Weg mit dem Videobeweis!

Ein Kommentar von Felix Kronawitter

Eine Fehlentscheidung zuungunsten Wiesbadens vor dem eigenen Tor wird zugunsten Wiesbadens revidiert, was wiederum in der Endabrechnung zuungunsten Wiesbadens führt, weil das reguläre Tor nicht zählt! Alles verstanden? Willkommen beim Videobeweis.

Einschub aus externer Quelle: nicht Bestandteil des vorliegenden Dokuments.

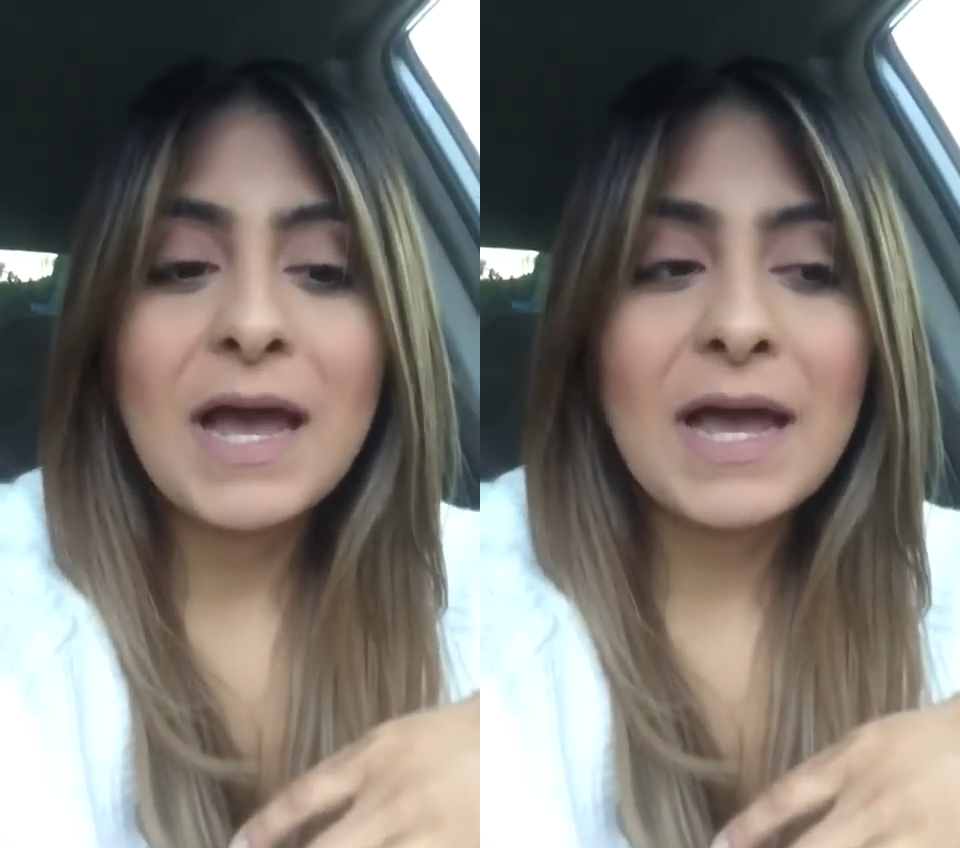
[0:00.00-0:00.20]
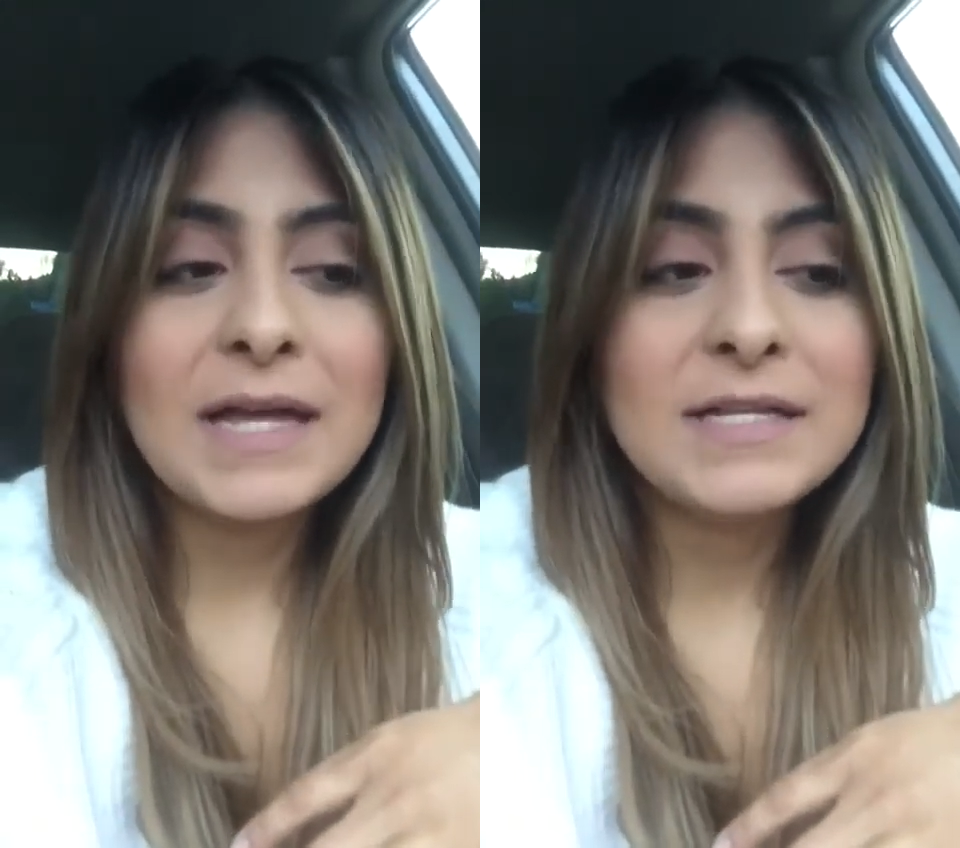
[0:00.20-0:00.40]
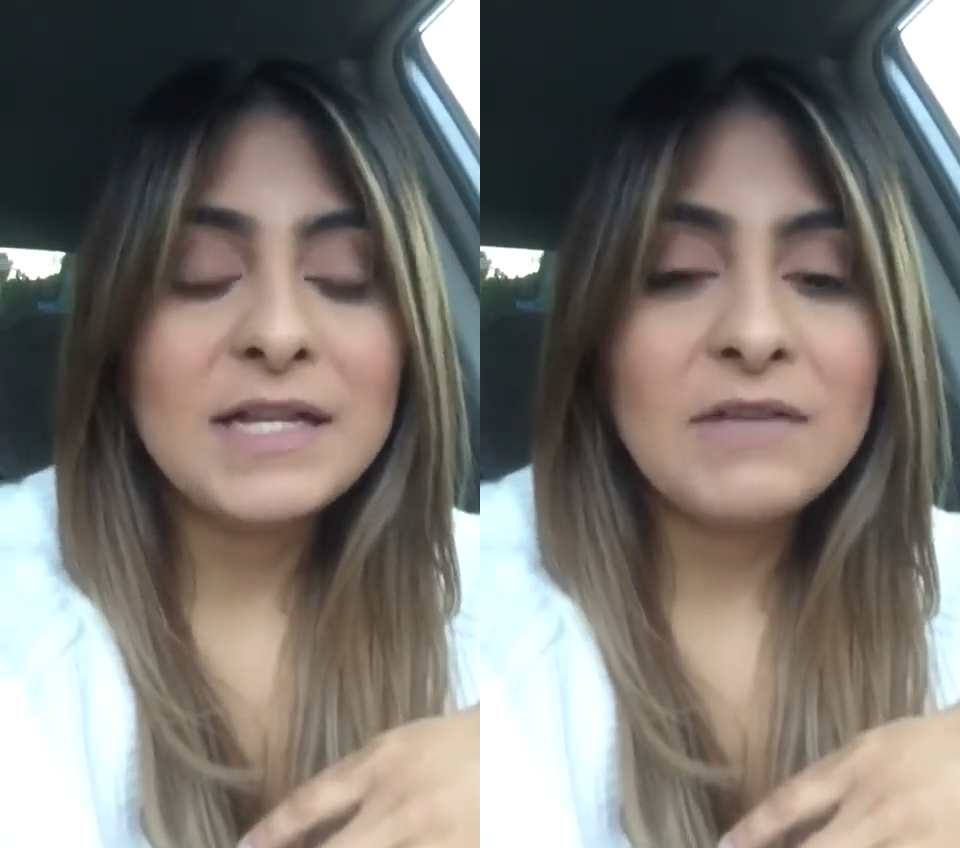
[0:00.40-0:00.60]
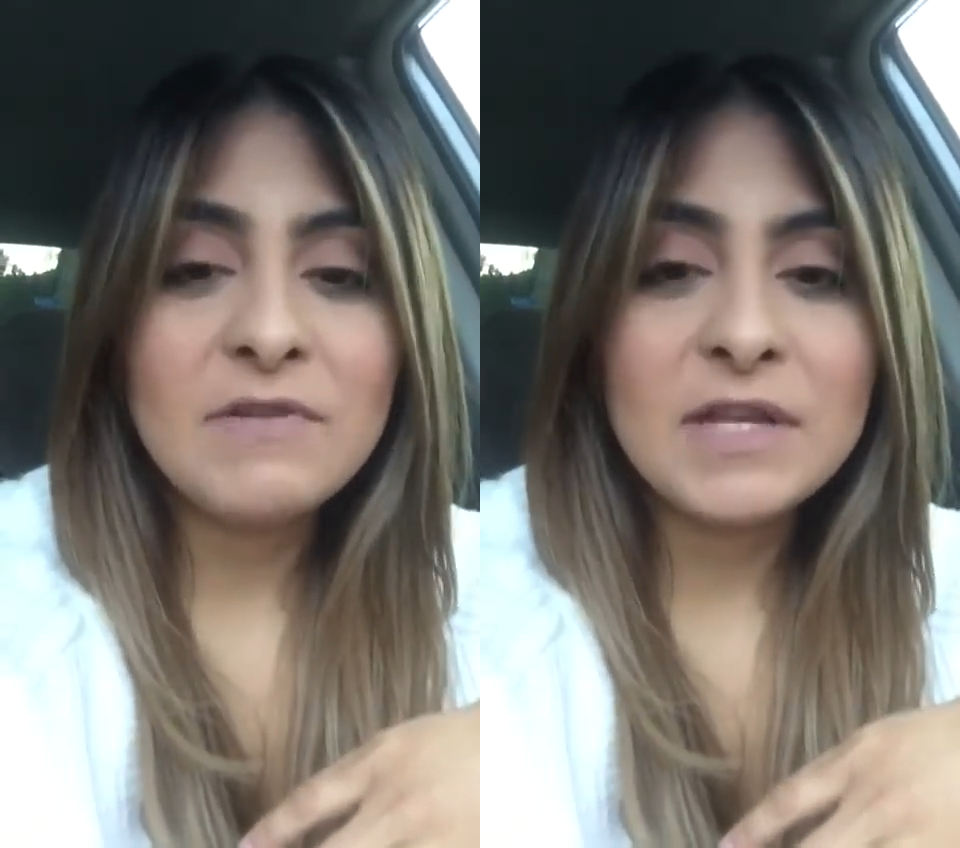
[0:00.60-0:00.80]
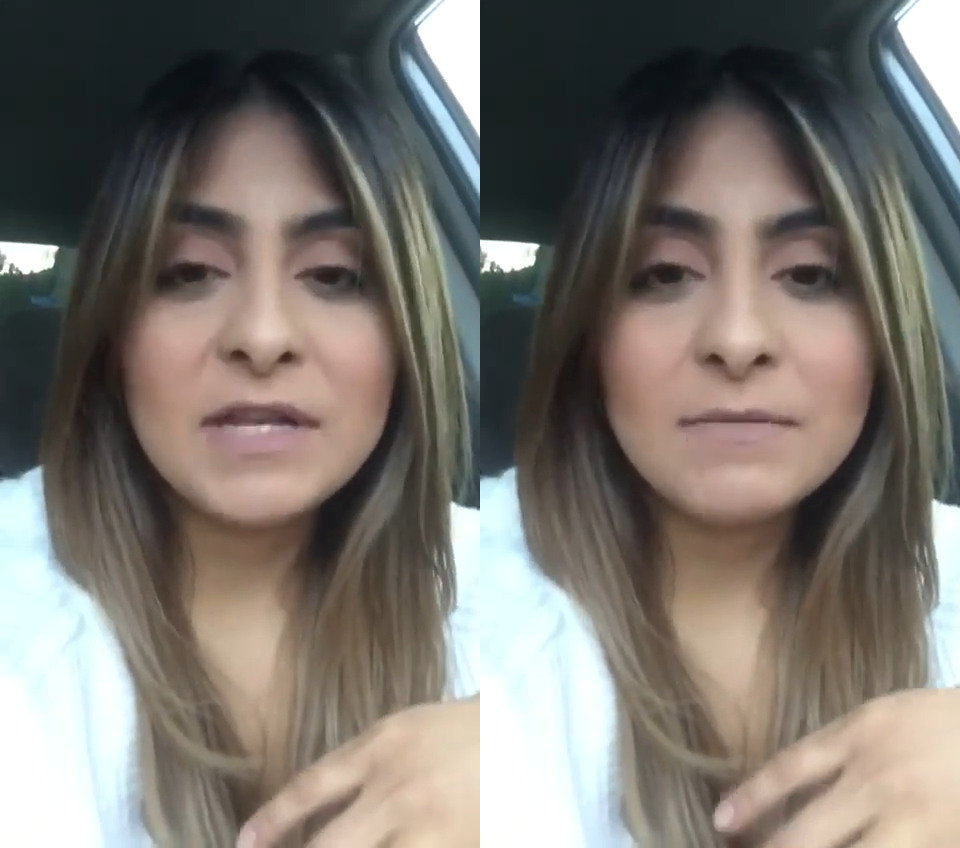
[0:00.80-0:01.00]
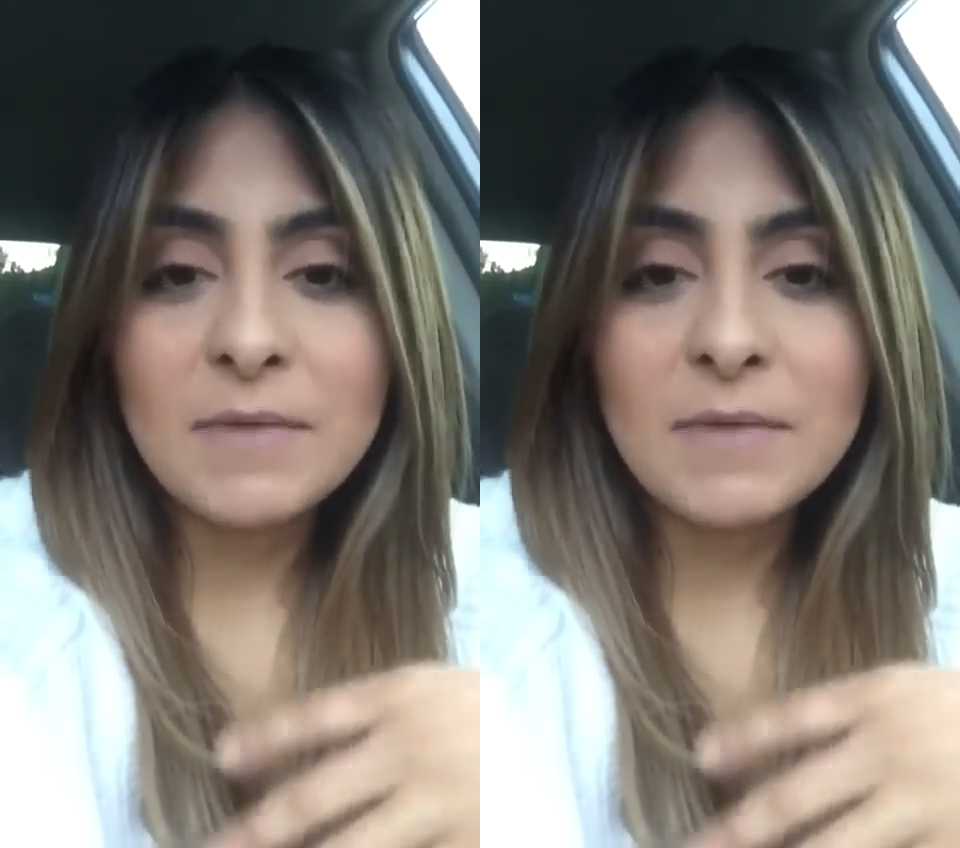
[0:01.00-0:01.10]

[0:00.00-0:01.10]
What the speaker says: and even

Der Fußball lebt von seiner Einfachheit, seiner Nachvollziehbarkeit und vor allem von Emotionen. Der Video-Assistent (VAR) soll für mehr Gerechtigkeit sorgen. Das ist das Hauptargument der Befürworter. In der Endabrechnung tut er das wahrscheinlich auch. Aber auf welche Kosten? Das Erlebnis in den Stadien ist seit 2017 ein anderes. Was bedeutet es, wenn Schiedsrichter nach einer gefühlten Ewigkeit bestätigen, dass Treffer regelkonform erzielt wurden? Ekstatischer Jubel ist vielerorts weniger euphorischer Erleichterung gewichen. Auch wenn mittlerweile auf den Stadionleinwänden eingeblendet wird, was untersucht wird, fällt es vielen schwer, dem Geschehen zu folgen. „Tor oder kein Tor?“ Das ist die elementare Frage im Fußball. Und für deren Beantwortung reicht die Torlinientechnik aus. Und die funktioniert so wunderbar. So wunderbar wird es mit dem VAR auch in Jahren nicht funktionieren.